Even from the heights of a deep and lasting remission, cancer casts a long shadow. What if the treatment that saved your life also made you infertile? The effects of cancer don't fall away in weeks, months, or even years. Due to improved survivorship, many confront the disease again when they decide to start families. It's OK to wonder, how does cancer affect male fertility, and can I get pregnant if my partner is a cancer survivor?
The good news is that sperm often recovers after cancer treatment. Some experience temporary infertility due to their symptoms — high fevers can impact sperm quality, for instance, found a study in Human Reproduction — and radiation and chemotherapy also cause adverse effects. But sperm production can bounce back. Livestrong reported that when sperm recovers, men can usually conceive within three years of successful therapy. But a lot depends on the type of cancer diagnosed, and the treatment prescribed.
For instance, men with testicular cancer may have one testicle removed. As long as the remaining testicle functions, many still go on to father children. Chemotherapy is more harmful, but the risk of infertility depends on several factors — the drug used, its dose, and the patient's age all come into play, according to the American Cancer Society. But it's not only the pelvic region you have to worry about. Cranial radiation can also devastate male fertility because of its effects on glands in the brain that release hormones crucial to reproduction, noted Livestrong.
Romper spoke with Nilesh Vora, M.D., an oncologist-hematologist at Long Beach Memorial Medical Center. He considers chemotherapeutic drugs involving alkylating agents to be especially problematic, as well as radiation to the testes. According to Vora, Hodgkin's lymphoma, testicular cancer, and acute leukemia are the cancers most associated with fertility issues.
If your partner's recently received a cancer diagnosis, he can take steps to preserve his fertility. Vora suggests he ask his oncologist about his chosen treatment, and its possible impact. If the treatment puts him at a high risk for sterility, it's time to visit a fertility specialist.
"We've been freezing sperm in sperm banks for the last 50 years," Jane Frederick, MD, FACOG, tells Romper. Frederick is a world-renowned reproductive endocrinologist at Saddleback Memorial Medical Center in Laguna Hills, California. "The egg has been more difficult to freeze because it requires a surgery. It requires hormones for 10 days. It requires that the egg be of good quality, and women have a limited number of eggs." But it's different for men, she explains, who regenerate sperm every 75 days, and often have babies in their 60s and 70s (think Charlie Chaplin, a father at 73).

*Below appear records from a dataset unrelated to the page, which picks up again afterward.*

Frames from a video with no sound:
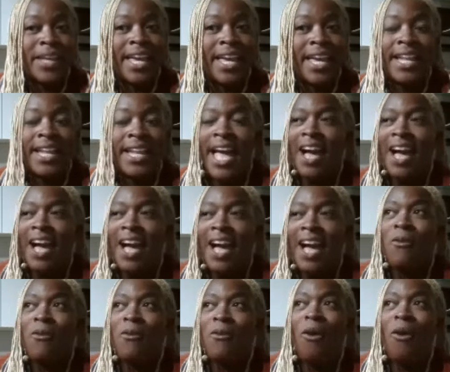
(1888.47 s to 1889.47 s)
and
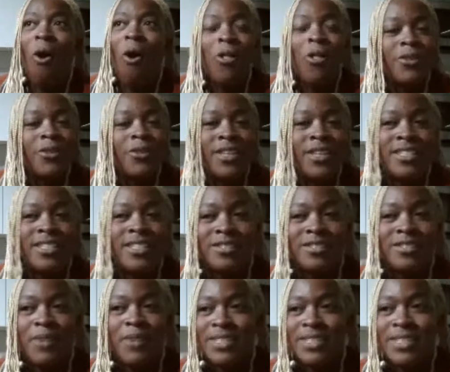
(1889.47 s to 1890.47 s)
how all of
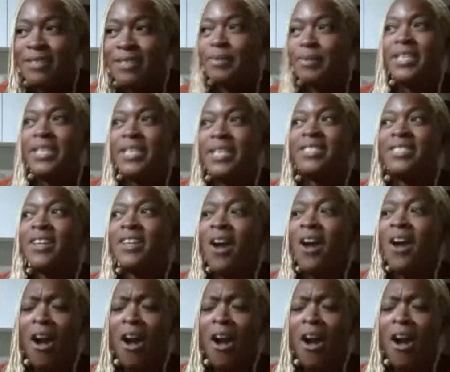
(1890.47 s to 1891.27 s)
these recipes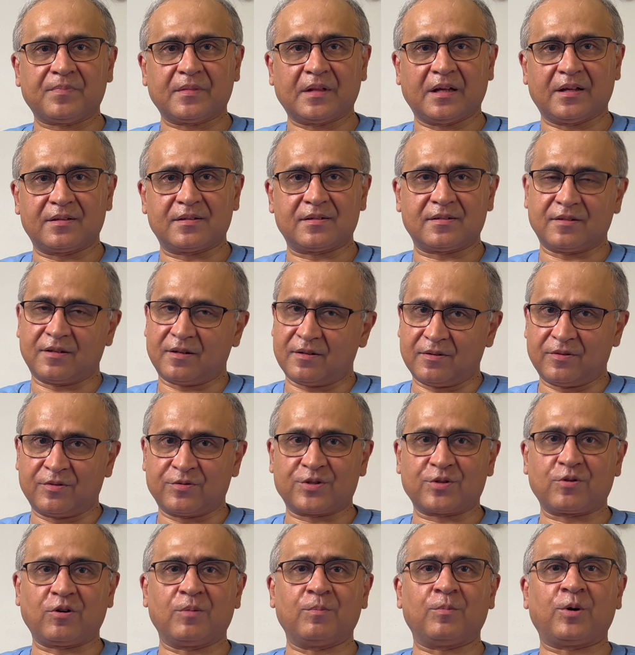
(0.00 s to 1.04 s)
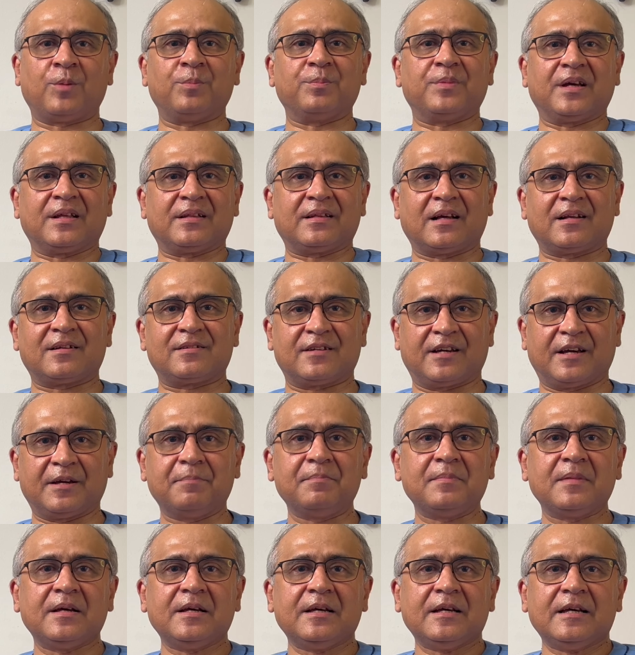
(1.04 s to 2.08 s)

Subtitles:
It was called Bombay at that time.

"The sperm is a sturdy piece of tissue," notes Frederick. "And the head is very dense. You get millions of sperm in each ejaculate, millions. And when you freeze it, usually you don't need that many to get someone pregnant with an in-vitro cycle down the road."
Sperm banking is great insurance against possible fertility loss. It's also a hopeful act, one focused on the future in an a time of existential crisis. To learn more about how cancer affects male fertility, visit Livestrong. The organization boasts an admirable collection of resources for both men and women looking to preserve their fertility.
If you've fallen for a cancer survivor, you already know that survivors are as resilient as it gets. Your partner might or might not have lost his ability to father children in the fight against cancer. Only a visit to a reproductive endocrinologist — and a semen analysis — will tell for sure. Remember that if fertility is an issue, many family-building options remain available. There's no wrong path to parenthood, only differences in the terrain.